RTÜK, Yedi Kanala “Karamsarlık Aşılama” Gerekçesiyle Ceza Verdi

Radyo ve Televizyon Üst Kurulu (RTÜK), yedi televizyon kanalını “karamsarlık aşılamak” gerekçesiyle cezalandırdı. NOW, Tele 1, SZC, Star, Halk, Akıllı TV ve Engelsiz TV, yayınlarında toplumda karamsarlık yarattığı iddia edilen içerikler nedeniyle üst sınırdan yaptırımla karşı karşıya kaldı.

SZC TV’de yayınlanan Özlem Gürses’in sunduğu “Para Politikaları” programına katılan TÜSİAD Başkanı Orhan Turan’ın açıklamaları, cezanın temel gerekçesi oldu. Turan’ın, “Hukukun üstünlüğü tesis edilmeden ne iç ne de dış sorunları çözebiliriz” şeklindeki ifadeleri, RTÜK tarafından “karamsarlık aşılamak” olarak değerlendirildi. Kurul, bu tür açıklamaların toplumda olumsuz bir hava yarattığını ve medya etik ilkelerini ihlal ettiğini savundu.

NOW ve Star TV’ye “Aile Yapısına Aykırılık” Cezası

NOW TV’de yayınlanan “Şakir Paşa Ailesi” dizisi ile Star TV’de yayınlanan “Zahide Yetiş ile Yeniden Başlasak” programı da “Türk aile yapısına ve milli-manevi değerlere aykırılık” gerekçesiyle cezalandırıldı. RTÜK, bu programların toplumun değerlerini zedeleyici nitelikte olduğunu öne sürdü.

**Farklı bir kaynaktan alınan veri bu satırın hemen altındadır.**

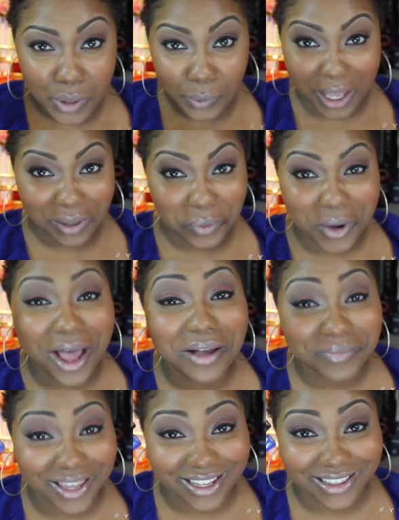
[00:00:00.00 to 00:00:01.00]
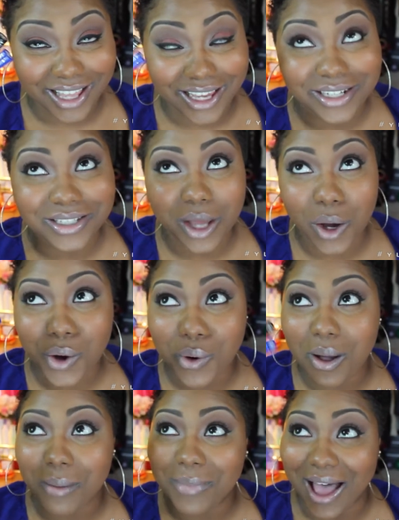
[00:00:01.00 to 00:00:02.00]
Wet n Wild Mega Liners.
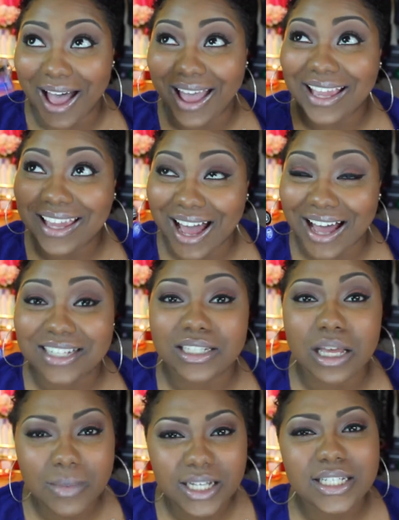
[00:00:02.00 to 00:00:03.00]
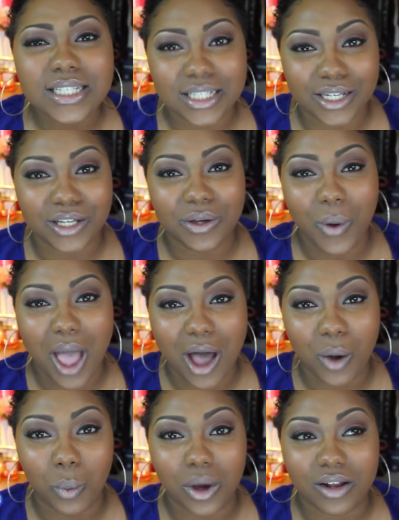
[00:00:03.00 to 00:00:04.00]
Oh my gosh, let me just tell you
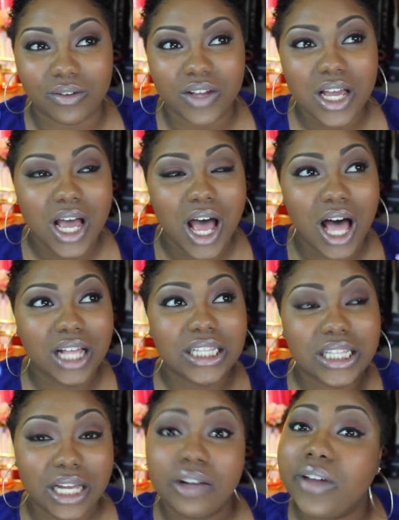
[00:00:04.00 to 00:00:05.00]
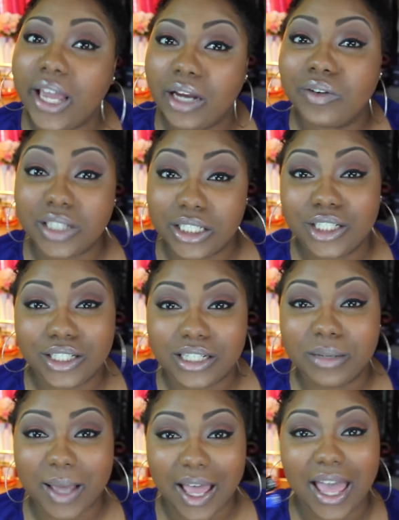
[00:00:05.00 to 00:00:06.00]
what of a love-hate
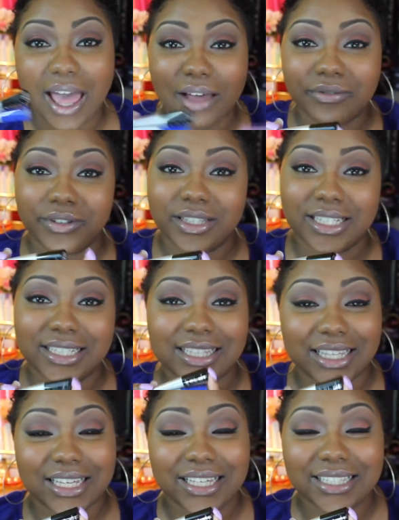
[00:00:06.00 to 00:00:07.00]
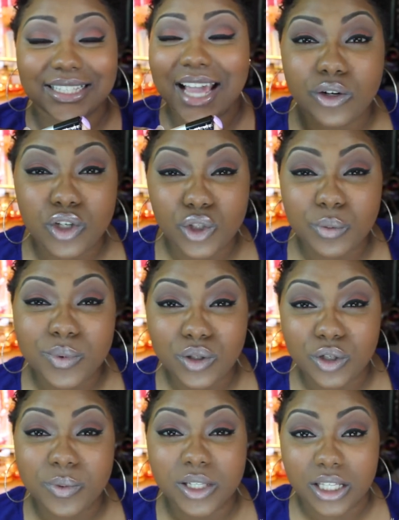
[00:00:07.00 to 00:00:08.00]
relationship I have for these things. They're super
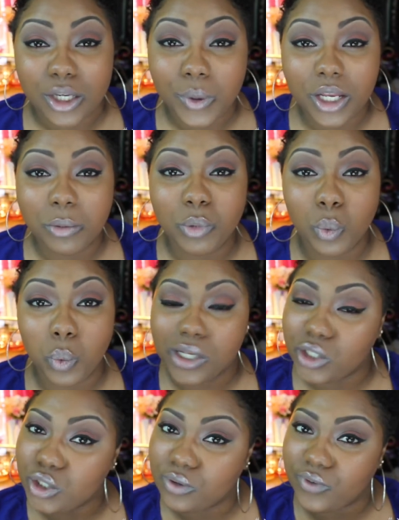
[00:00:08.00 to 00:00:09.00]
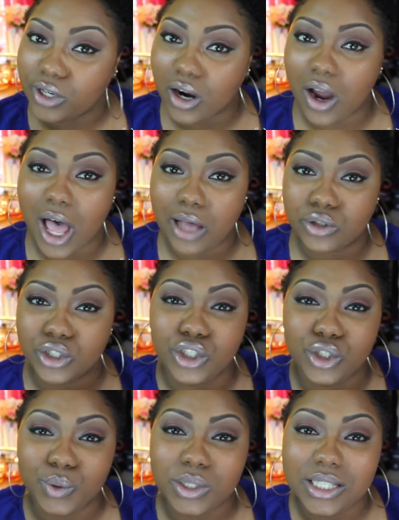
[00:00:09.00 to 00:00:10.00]
liquidy, but once you figure out how to
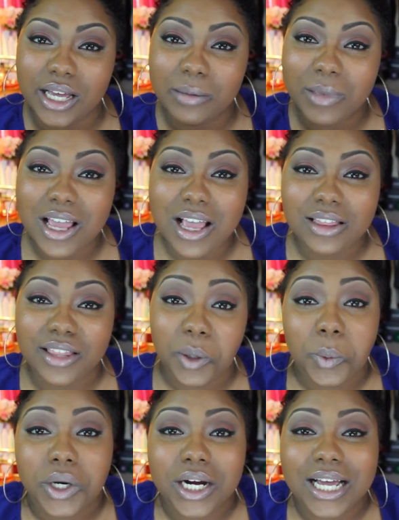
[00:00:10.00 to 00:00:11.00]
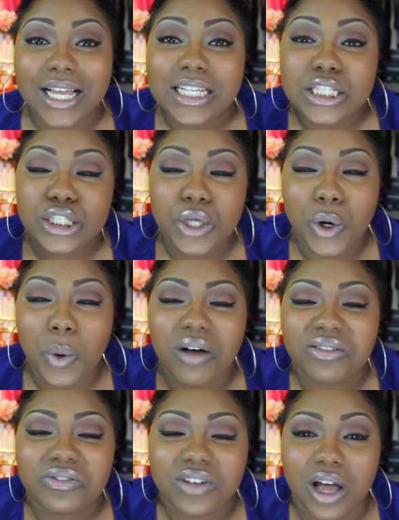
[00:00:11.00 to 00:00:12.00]
use them, they work so
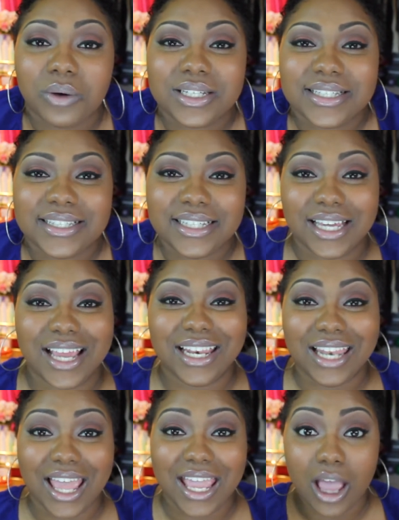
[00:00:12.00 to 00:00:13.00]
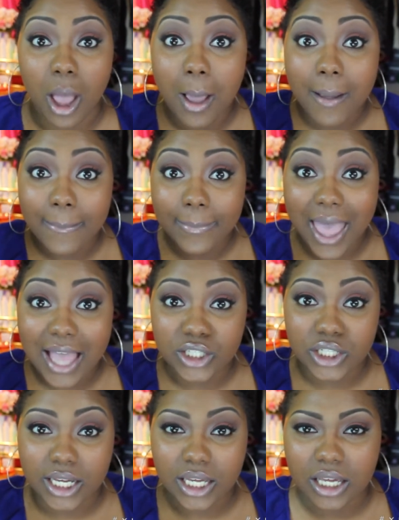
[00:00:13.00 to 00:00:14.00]
flawlessly and like
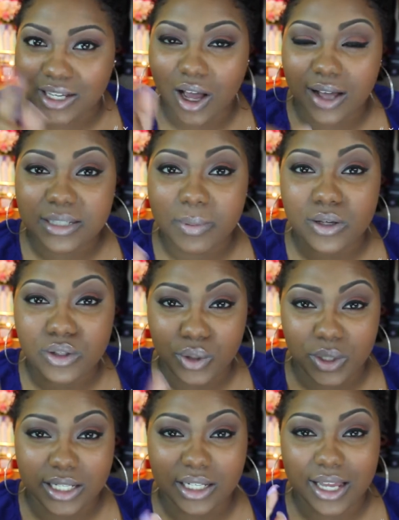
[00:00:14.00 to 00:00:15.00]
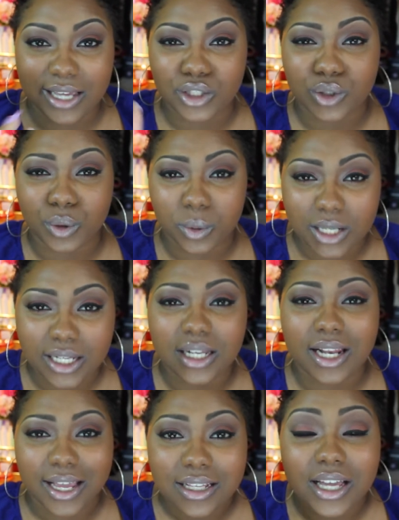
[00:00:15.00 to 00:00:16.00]
magic. They cost about $2.99 to
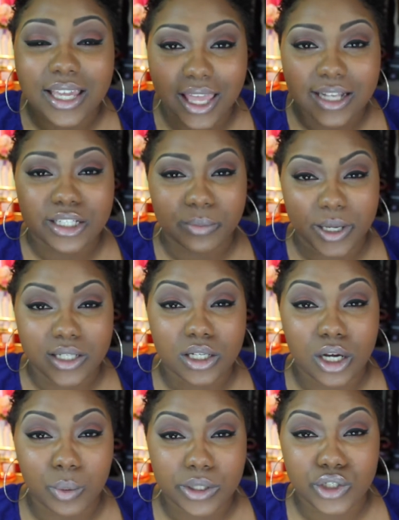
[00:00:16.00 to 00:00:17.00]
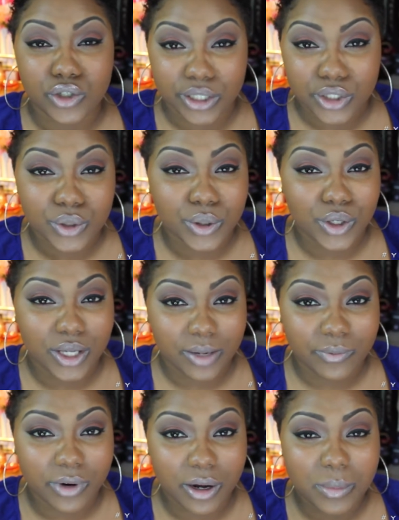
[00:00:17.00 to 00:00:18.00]
$3.99, again depending on which drugstore you
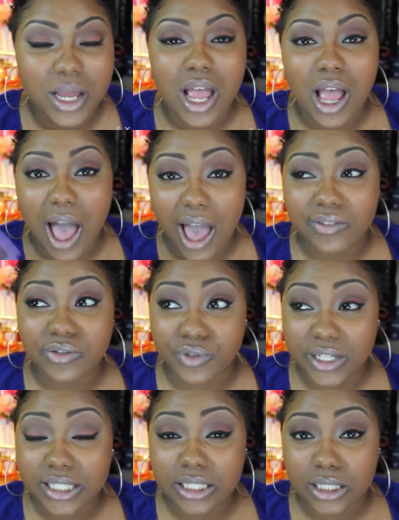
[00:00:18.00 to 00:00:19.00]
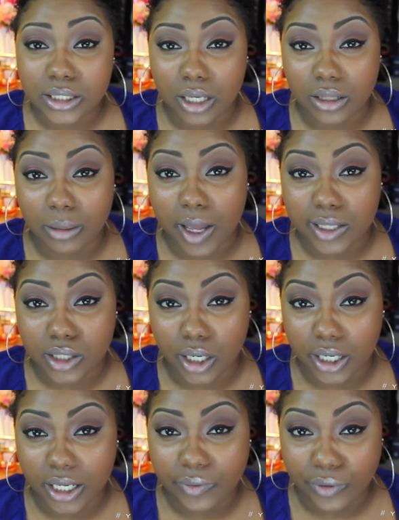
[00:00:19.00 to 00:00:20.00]
get from. I've recently saw them at
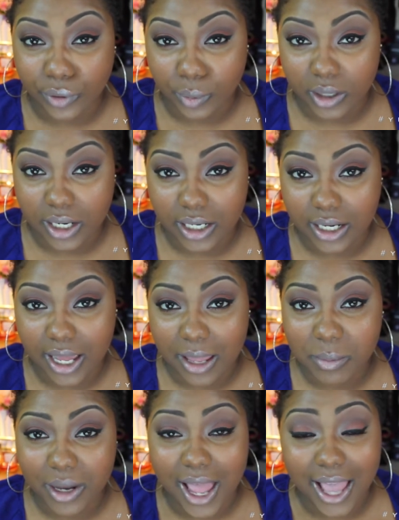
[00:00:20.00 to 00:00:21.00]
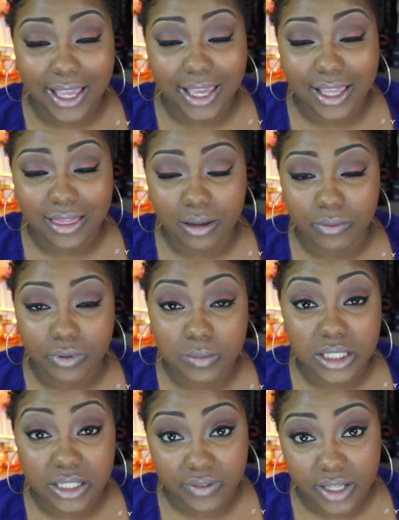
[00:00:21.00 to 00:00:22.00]
Target for $3.99, but I can get them from
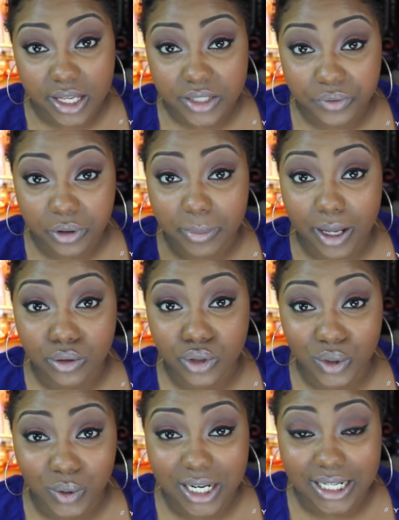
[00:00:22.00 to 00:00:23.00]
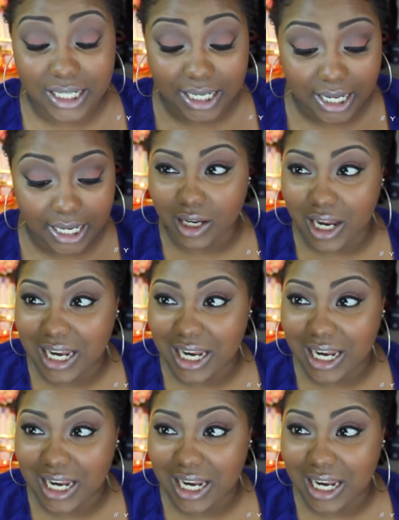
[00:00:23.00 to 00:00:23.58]
CVS for about $2.99.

RTÜK, kararlarını “tarafsızlık, gerçeklik ve doğruluk ilkelerine uyulması”, “toplumda özgürce kanaat oluşumuna engel olunmaması” ve “haberlerin doğrulanmadan yayımlanmaması” gibi medya etik kurallarına dayandırdı. Ayrıca, haberlerde abartılı ses ve görüntü kullanımı, efekt ve müzik eklenmesi gibi unsurların da yayın ilkelerine aykırı olduğu vurgulandı.

Tepkiler ve Basın Özgürlüğü Tartışmaları

RTÜK’ün bu kararları, basın özgürlüğü ve ifade özgürlüğü açısından tartışmalara neden oldu. Eleştiriler, RTÜK’ün medya üzerindeki denetiminin artmasının, haber alma özgürlüğünü kısıtlayabileceği yönünde. Özellikle TÜSİAD Başkanı’nın ekonomik ve siyasi eleştirilerinin ceza gerekçesi olarak gösterilmesi, sansür endişelerini artırdı.

RTÜK’ün “karamsarlık aşılama” gerekçesiyle verdiği cezalar, medyanın toplumsal sorunları ele alırken nasıl bir dil kullanması gerektiği konusunda yeni bir tartışma başlattı. Bu kararlar, basın özgürlüğü ile devlet denetimi arasındaki dengenin nasıl sağlanacağına dair soruları da beraberinde getiriyor.